The White House remains confident that the program will have a significant amount of money remaining for other loans once the two-week period ends. Mr. Biden and his team have not called on Congress to push back the March 31 deadline.
Small business advocacy groups generally praised the changes. Shaundell Newsome, a co-chair of Small Business for America’s Future, called them “a win for America’s smallest businesses and those owned by people of color, far too many of whom were left behind by ill-conceived rules that favored larger businesses.”
Daniel Betancourt, the chief executive of Community First Fund in Lancaster, Pa., which is working on loans for about 300 companies, most of them minority-owned, was also enthusiastic. But Mr. Betancourt would like to see the March 31 deadline pushed back at least 60 days.
“We need time to let historically disenfranchised business owners know what’s now available,” he said.
For sole proprietors like Elisha Trice who have been bedeviled by delays, the formula change is a silver lining to a painful process.

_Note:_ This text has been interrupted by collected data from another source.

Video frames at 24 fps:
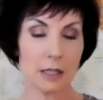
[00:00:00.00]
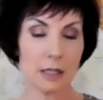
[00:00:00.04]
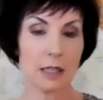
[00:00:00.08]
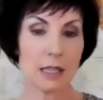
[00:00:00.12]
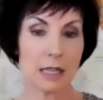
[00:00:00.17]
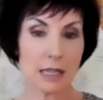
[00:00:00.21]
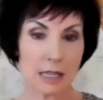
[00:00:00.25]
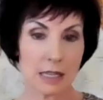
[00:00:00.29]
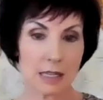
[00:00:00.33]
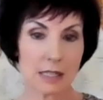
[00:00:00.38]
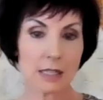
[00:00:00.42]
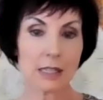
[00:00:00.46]

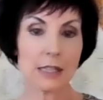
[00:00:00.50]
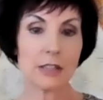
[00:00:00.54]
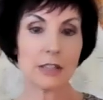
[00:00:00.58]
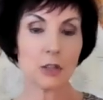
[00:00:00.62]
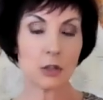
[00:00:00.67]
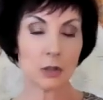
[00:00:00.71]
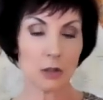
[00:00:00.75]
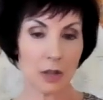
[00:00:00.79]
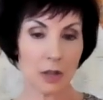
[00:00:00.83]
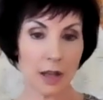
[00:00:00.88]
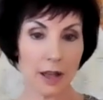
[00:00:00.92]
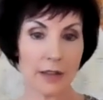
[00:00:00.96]
things in
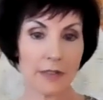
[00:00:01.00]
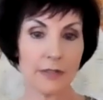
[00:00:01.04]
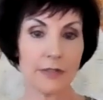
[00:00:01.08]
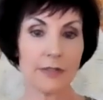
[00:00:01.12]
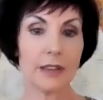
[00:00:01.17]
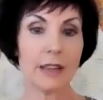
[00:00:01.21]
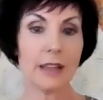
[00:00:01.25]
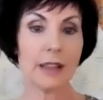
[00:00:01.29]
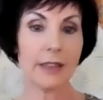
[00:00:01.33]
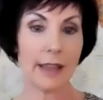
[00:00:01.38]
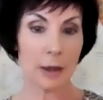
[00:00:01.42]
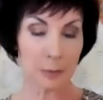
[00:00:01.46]
your life
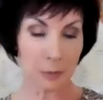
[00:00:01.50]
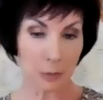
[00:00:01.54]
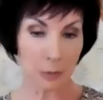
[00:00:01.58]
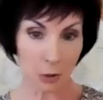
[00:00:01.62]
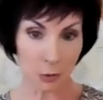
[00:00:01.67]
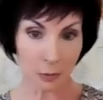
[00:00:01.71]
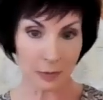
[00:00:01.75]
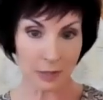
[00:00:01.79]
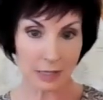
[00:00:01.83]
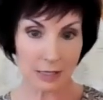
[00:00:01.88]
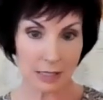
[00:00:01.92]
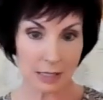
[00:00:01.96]
in that
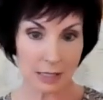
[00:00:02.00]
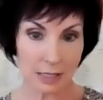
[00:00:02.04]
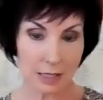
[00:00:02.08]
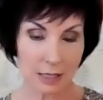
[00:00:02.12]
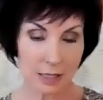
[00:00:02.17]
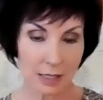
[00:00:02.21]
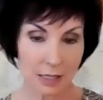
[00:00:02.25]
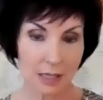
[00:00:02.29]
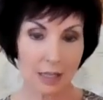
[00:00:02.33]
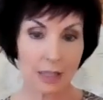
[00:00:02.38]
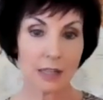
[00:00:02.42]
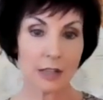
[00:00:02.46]
moment
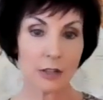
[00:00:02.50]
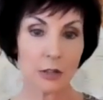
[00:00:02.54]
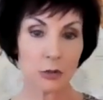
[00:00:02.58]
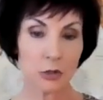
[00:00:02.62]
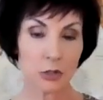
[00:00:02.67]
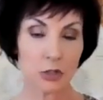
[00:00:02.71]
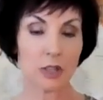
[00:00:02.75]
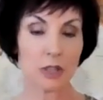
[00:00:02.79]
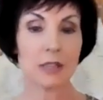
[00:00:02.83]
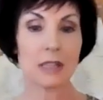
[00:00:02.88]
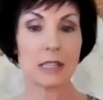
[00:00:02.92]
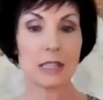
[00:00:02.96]
that you
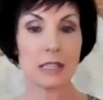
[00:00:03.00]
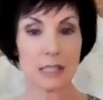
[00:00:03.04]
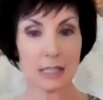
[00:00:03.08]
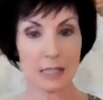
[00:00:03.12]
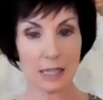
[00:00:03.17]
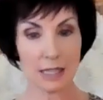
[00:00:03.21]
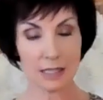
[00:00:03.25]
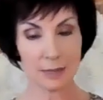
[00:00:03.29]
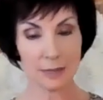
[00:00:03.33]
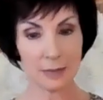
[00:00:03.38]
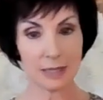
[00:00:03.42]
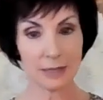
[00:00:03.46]
took the
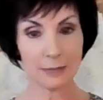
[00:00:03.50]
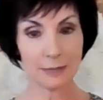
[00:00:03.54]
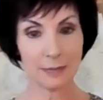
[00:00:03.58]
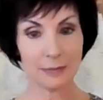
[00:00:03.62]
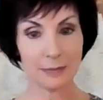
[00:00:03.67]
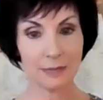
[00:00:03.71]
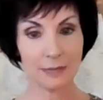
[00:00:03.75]
assessment.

Mr. Trice, an independent contractor in Florida who makes computer games, got a $2,000 loan last year and applied last month for a second loan. His application has been stalled for weeks, and now he can put it on hold until the new formula takes effect.
Mr. Trice, who lost his job at the start of the pandemic and is relying on his freelance work to support himself and his daughter, said the change could mean his next loan is more than $7,000.
“The fact I’ll be able to get more this time around is amazing,” he said.